"""
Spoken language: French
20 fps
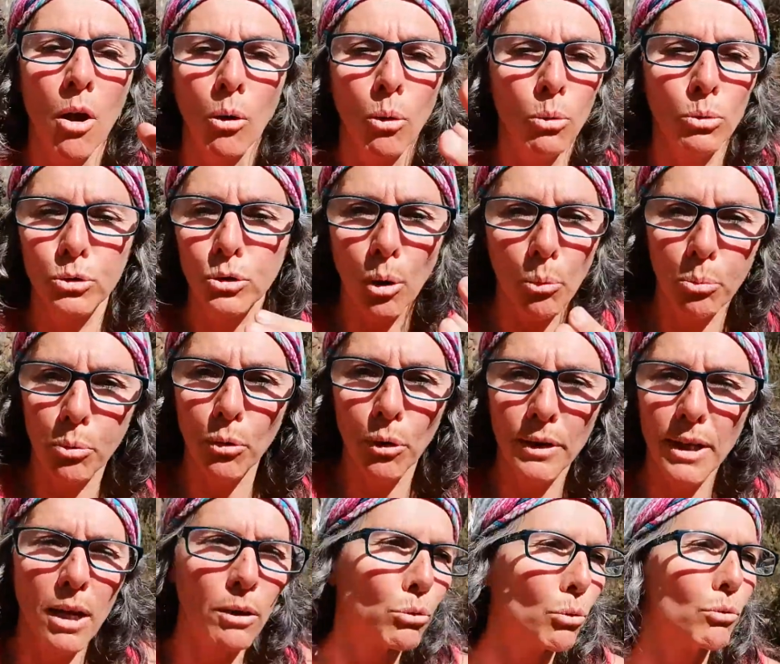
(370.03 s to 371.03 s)
On sent plus
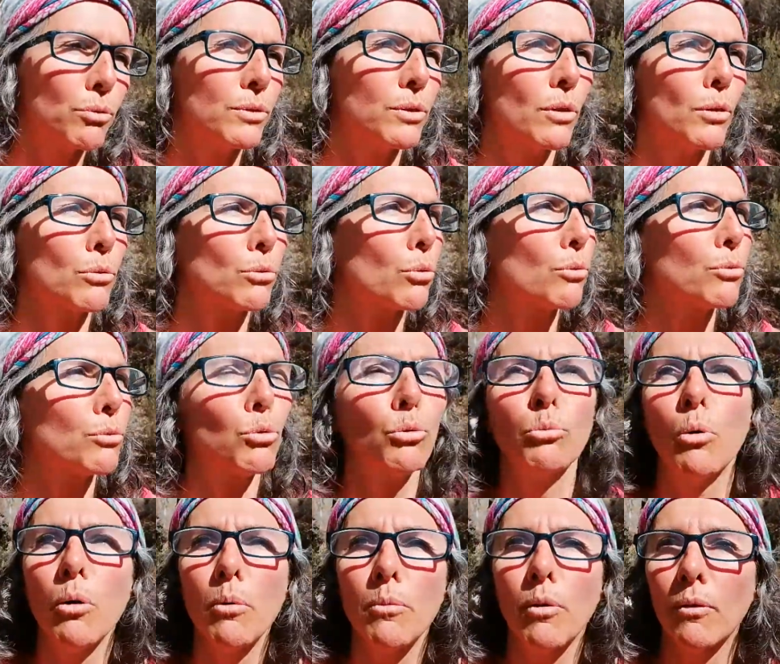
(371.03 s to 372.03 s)
rien, on trouve, on trouve tout
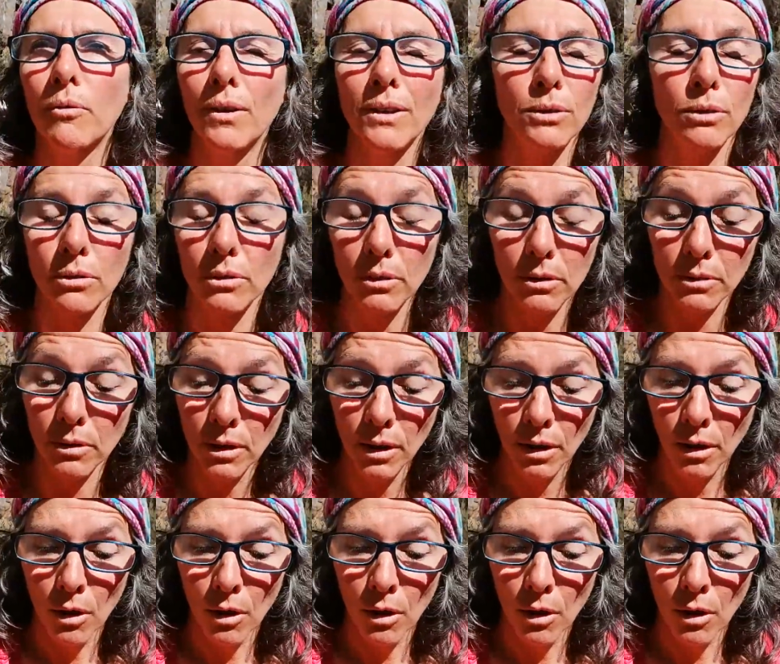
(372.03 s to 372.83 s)
bon, mais en fait, euh,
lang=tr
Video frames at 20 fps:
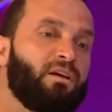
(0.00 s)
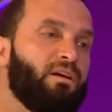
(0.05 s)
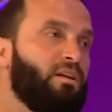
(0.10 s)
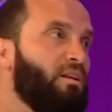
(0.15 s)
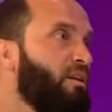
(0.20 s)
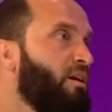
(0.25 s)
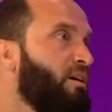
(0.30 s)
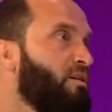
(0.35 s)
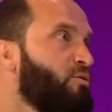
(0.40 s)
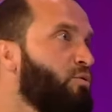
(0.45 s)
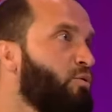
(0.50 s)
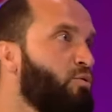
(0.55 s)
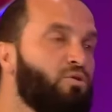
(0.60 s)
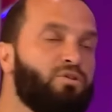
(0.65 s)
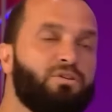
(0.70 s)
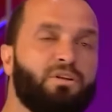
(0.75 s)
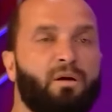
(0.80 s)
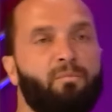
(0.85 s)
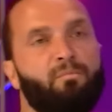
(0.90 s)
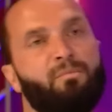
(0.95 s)
şekilde
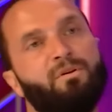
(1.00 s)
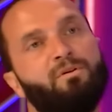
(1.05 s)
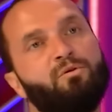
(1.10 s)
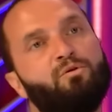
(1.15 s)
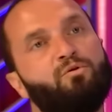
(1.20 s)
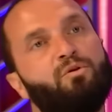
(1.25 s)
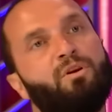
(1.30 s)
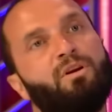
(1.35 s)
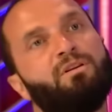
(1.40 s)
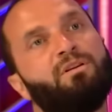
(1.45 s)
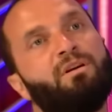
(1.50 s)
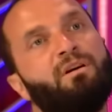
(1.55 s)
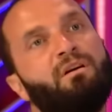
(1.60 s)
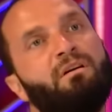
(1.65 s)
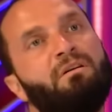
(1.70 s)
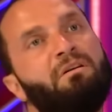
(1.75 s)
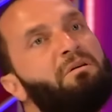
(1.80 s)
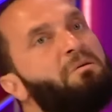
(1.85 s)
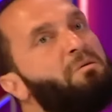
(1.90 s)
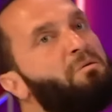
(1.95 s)
sonuçlanmadığı sürece
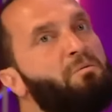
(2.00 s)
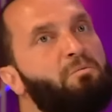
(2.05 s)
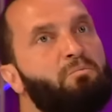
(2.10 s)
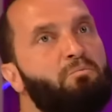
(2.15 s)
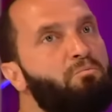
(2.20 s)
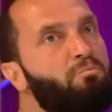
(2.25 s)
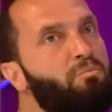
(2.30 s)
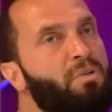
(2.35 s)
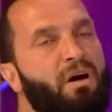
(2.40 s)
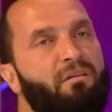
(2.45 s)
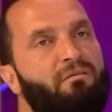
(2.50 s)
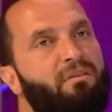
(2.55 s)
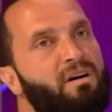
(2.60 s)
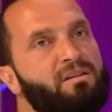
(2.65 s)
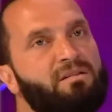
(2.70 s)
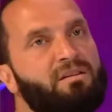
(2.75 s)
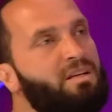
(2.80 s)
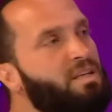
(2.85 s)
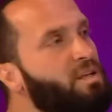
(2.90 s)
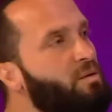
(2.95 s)
yani
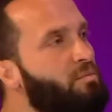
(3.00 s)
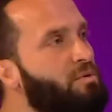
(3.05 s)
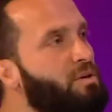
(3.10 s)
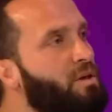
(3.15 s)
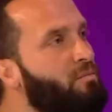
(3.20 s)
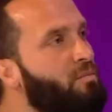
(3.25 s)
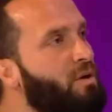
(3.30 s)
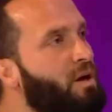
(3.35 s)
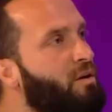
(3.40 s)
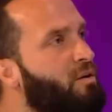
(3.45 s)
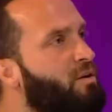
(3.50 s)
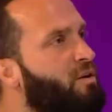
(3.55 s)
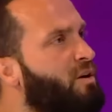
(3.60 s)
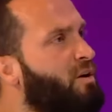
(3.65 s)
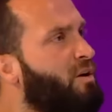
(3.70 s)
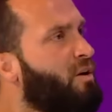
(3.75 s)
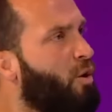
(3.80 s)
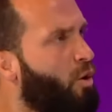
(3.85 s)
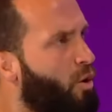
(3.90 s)
vazgeçmeyeceğim. Yani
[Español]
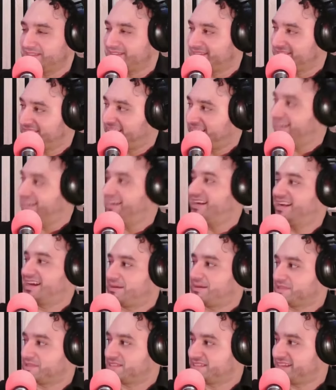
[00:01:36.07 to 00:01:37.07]
tienen la
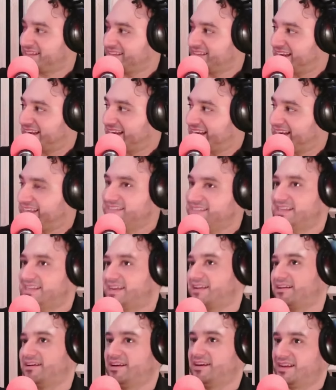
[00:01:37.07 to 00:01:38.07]
capacidad de
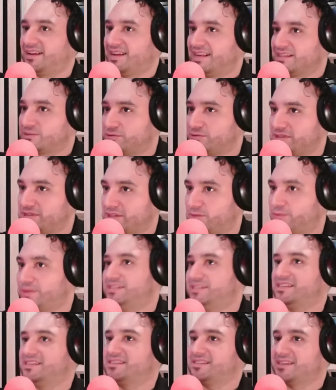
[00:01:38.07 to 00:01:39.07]
analizar las
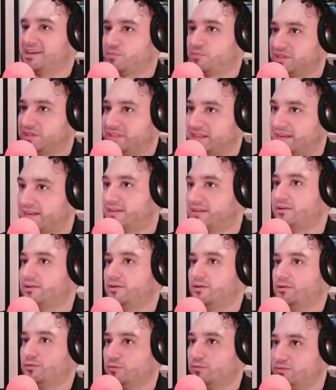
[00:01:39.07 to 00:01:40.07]
consecuencias que puede tener
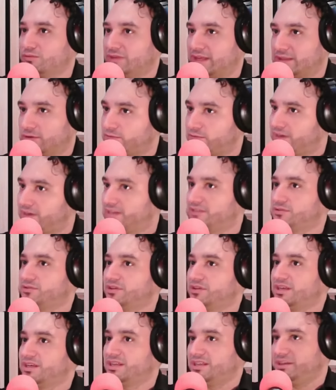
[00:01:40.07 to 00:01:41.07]
un dato falso.
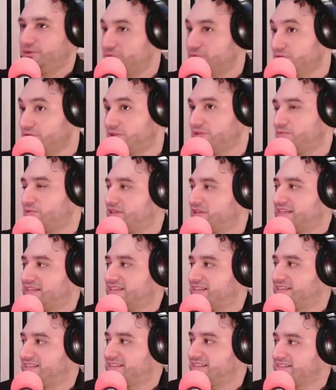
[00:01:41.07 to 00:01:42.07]
Y un último
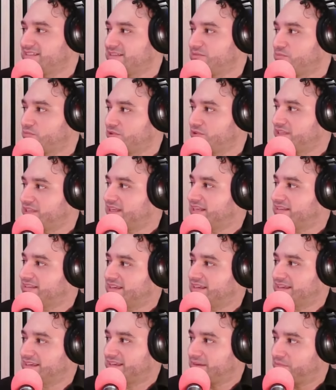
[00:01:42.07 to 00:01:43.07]
detalle de esta impunidad
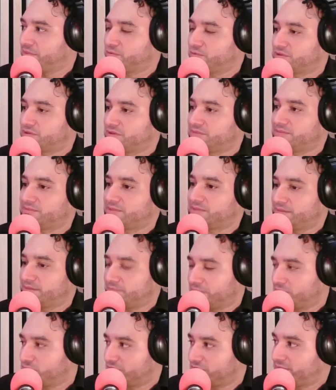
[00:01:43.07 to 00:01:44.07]
que, me, gusta,
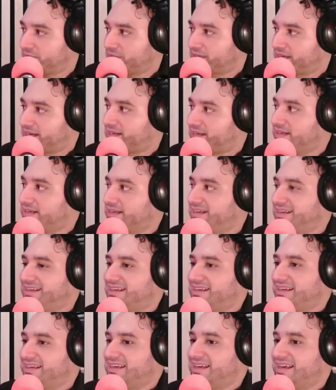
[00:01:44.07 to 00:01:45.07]
me gustaría marcar
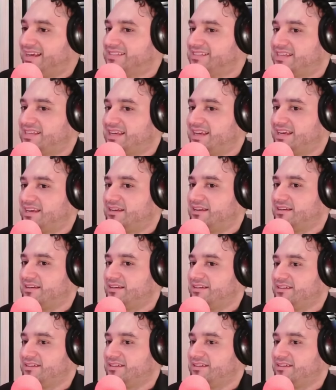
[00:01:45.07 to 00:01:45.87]
es que,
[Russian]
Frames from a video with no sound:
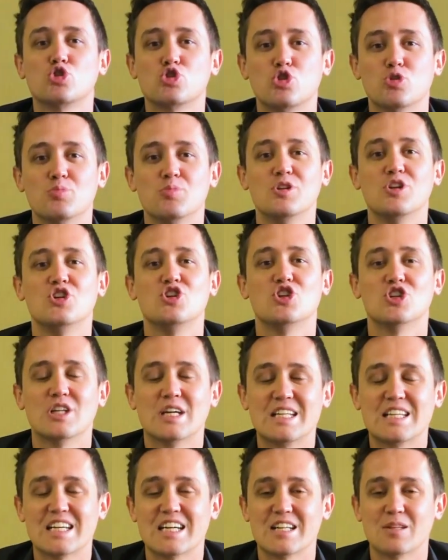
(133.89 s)
чтобы
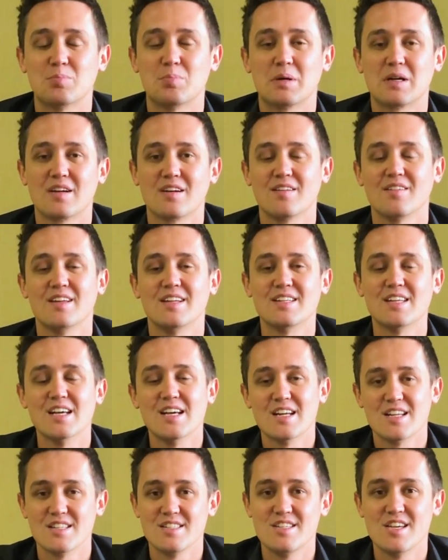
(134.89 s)
начинать отправлять
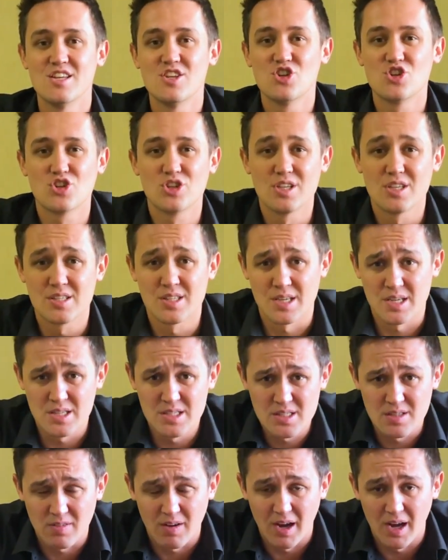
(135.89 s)
денежные
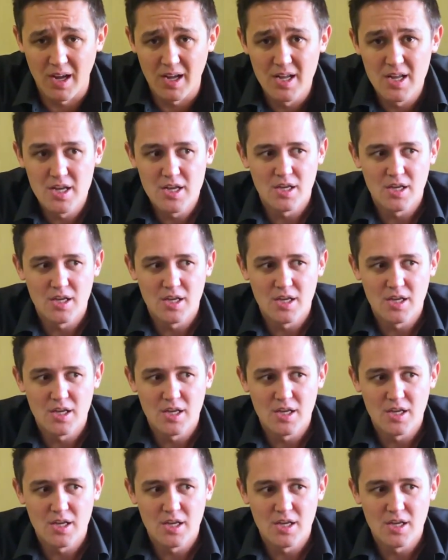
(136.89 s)
средства.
"""
Instructions to follow: Go through the listing above and write it out again exactly, dropping the pictures.

Response below:
Spoken language: French
20 fps
(370.03 s to 371.03 s)
On sent plus
(371.03 s to 372.03 s)
rien, on trouve, on trouve tout
(372.03 s to 372.83 s)
bon, mais en fait, euh,
lang=tr
Video frames at 20 fps:
(0.00 s)
(0.05 s)
(0.10 s)
(0.15 s)
(0.20 s)
(0.25 s)
(0.30 s)
(0.35 s)
(0.40 s)
(0.45 s)
(0.50 s)
(0.55 s)
(0.60 s)
(0.65 s)
(0.70 s)
(0.75 s)
(0.80 s)
(0.85 s)
(0.90 s)
(0.95 s)
şekilde
(1.00 s)
(1.05 s)
(1.10 s)
(1.15 s)
(1.20 s)
(1.25 s)
(1.30 s)
(1.35 s)
(1.40 s)
(1.45 s)
(1.50 s)
(1.55 s)
(1.60 s)
(1.65 s)
(1.70 s)
(1.75 s)
(1.80 s)
(1.85 s)
(1.90 s)
(1.95 s)
sonuçlanmadığı sürece
(2.00 s)
(2.05 s)
(2.10 s)
(2.15 s)
(2.20 s)
(2.25 s)
(2.30 s)
(2.35 s)
(2.40 s)
(2.45 s)
(2.50 s)
(2.55 s)
(2.60 s)
(2.65 s)
(2.70 s)
(2.75 s)
(2.80 s)
(2.85 s)
(2.90 s)
(2.95 s)
yani
(3.00 s)
(3.05 s)
(3.10 s)
(3.15 s)
(3.20 s)
(3.25 s)
(3.30 s)
(3.35 s)
(3.40 s)
(3.45 s)
(3.50 s)
(3.55 s)
(3.60 s)
(3.65 s)
(3.70 s)
(3.75 s)
(3.80 s)
(3.85 s)
(3.90 s)
vazgeçmeyeceğim. Yani
[Español]
[00:01:36.07 to 00:01:37.07]
tienen la
[00:01:37.07 to 00:01:38.07]
capacidad de
[00:01:38.07 to 00:01:39.07]
analizar las
[00:01:39.07 to 00:01:40.07]
consecuencias que puede tener
[00:01:40.07 to 00:01:41.07]
un dato falso.
[00:01:41.07 to 00:01:42.07]
Y un último
[00:01:42.07 to 00:01:43.07]
detalle de esta impunidad
[00:01:43.07 to 00:01:44.07]
que, me, gusta,
[00:01:44.07 to 00:01:45.07]
me gustaría marcar
[00:01:45.07 to 00:01:45.87]
es que,
[Russian]
Frames from a video with no sound:
(133.89 s)
чтобы
(134.89 s)
начинать отправлять
(135.89 s)
денежные
(136.89 s)
средства.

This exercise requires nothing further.